The Symbolism of Obama becoming President is in itself a beautiful thing. The image of a black man and a black family in the White House is as much a sign of progress, as it is that the ideal of the American dream is very much alive. And yet in spite of those who paved the way before him, the task Obama faced the moment he announced his intention to run for office eighteen months ago seemed impossible.
When Obama was victorious in the drawn out and gruelling primary contest, we dared to hope. This hope echoed around the world and was the mantra of the Obama campaign, and we are right to see Obama’s victory as a victory for us all.
This is an exciting time, the possibility of a young, rational, thoughtful, and seemingly honest man becoming President, is not nearly as heartening as what was necessary in America for this to happen.
For Obama to become President, the face of America needed to change drastically and did so. First time voters were drawn out in huge numbers across the United States, and undecided voters voted for Obama.

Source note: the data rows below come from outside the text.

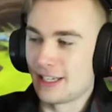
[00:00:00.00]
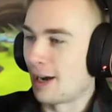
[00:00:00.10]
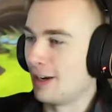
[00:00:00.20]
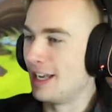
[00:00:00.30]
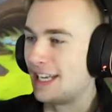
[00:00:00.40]

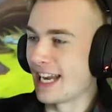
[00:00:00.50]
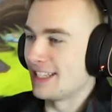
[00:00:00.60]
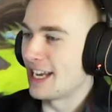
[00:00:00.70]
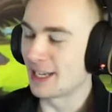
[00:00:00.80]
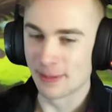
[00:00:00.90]
out. He can't
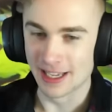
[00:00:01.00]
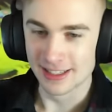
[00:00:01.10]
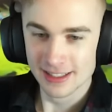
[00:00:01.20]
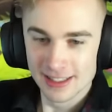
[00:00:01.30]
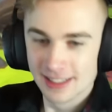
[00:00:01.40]
take it, man.
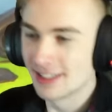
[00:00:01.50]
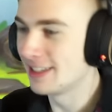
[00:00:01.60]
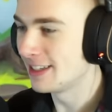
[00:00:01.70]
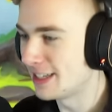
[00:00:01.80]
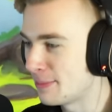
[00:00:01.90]

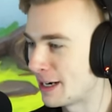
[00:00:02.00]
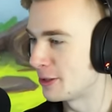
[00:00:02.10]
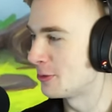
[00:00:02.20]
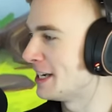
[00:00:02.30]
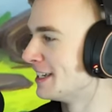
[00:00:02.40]
Get him out of
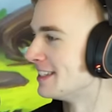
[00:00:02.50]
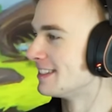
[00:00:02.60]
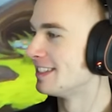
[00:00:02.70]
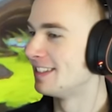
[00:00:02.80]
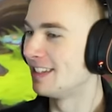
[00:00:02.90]
the ring.
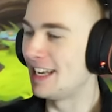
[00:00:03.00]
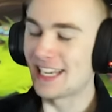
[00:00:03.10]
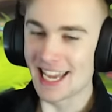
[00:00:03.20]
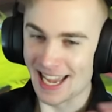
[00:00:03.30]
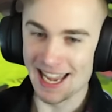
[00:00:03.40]
He
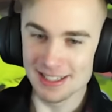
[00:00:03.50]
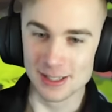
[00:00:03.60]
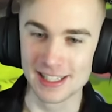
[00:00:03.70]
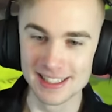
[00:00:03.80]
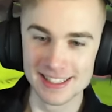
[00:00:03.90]
can't
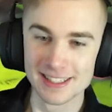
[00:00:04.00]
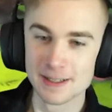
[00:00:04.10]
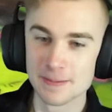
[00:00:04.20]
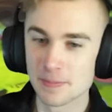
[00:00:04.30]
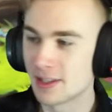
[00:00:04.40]
handle it.
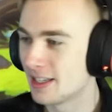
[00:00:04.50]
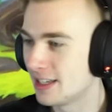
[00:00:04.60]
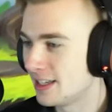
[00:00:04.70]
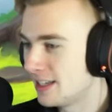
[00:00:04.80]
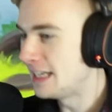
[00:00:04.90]

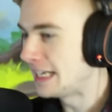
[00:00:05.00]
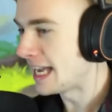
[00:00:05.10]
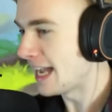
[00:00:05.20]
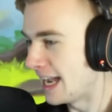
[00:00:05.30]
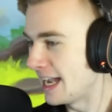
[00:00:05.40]
He
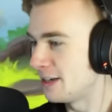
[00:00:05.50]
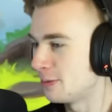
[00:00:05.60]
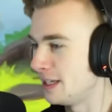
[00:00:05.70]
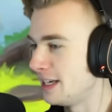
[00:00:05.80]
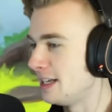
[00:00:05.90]
can't handle
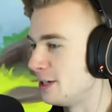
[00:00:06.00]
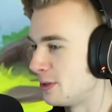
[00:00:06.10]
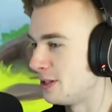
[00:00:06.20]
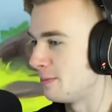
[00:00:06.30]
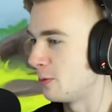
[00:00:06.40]
being in here
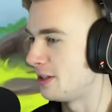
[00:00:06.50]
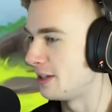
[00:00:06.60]
with a with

Safe Republican seats went to Obama, and so too did some of the swing states.
Some may argue that a powerful figure like Obama emerging as President elect after years of a disastrous administration was a natural consequence for America. This may have an element of truth to it. However, it was Obama’s ability to mobilise one of the greatest ever run campaigns was a decisive factor in this monumental election.
In fact it is Obama’s great ability to inspire and communicate that has sparked the flame of young politicisation with young people in the U.K. For many young people, the fact that Obama’s quest has been successful has restored the sense of purpose, belief and energy that has been lacking for so long.
As Mr. Obama reminded us during his speech on November 4th his victory is ours and the real work begins now. For the younger generation in this country who have had their aspirations reinvigorated, and their faith in the democratic process re-affirmed, the time to step up and take the reigns of responsibility for our own future is now and the need has never been greater. If we are to emulate the success America will now enjoy, having taken the gigantic and symbolic step it has taken, we need to recognise the potential our own democratic process in this country holds and embrace it. The prospect of having a Black Prime Minister in this country and a more equal society may not be as far off as we think.
Ashok Viswanathan, Assistant Director of Operation Black Vote said: “Barriers are there to be broken. Seven years ago we did a poll that showed the 9 out of 10 Black youth believed there would never be a Black Prime Minster in their lifetime. After the Obama election I believe that were we to do that poll today the figures would be reversed. The election of a Black president has made the UK’s Black communities believe that ‘Yes, we can’.”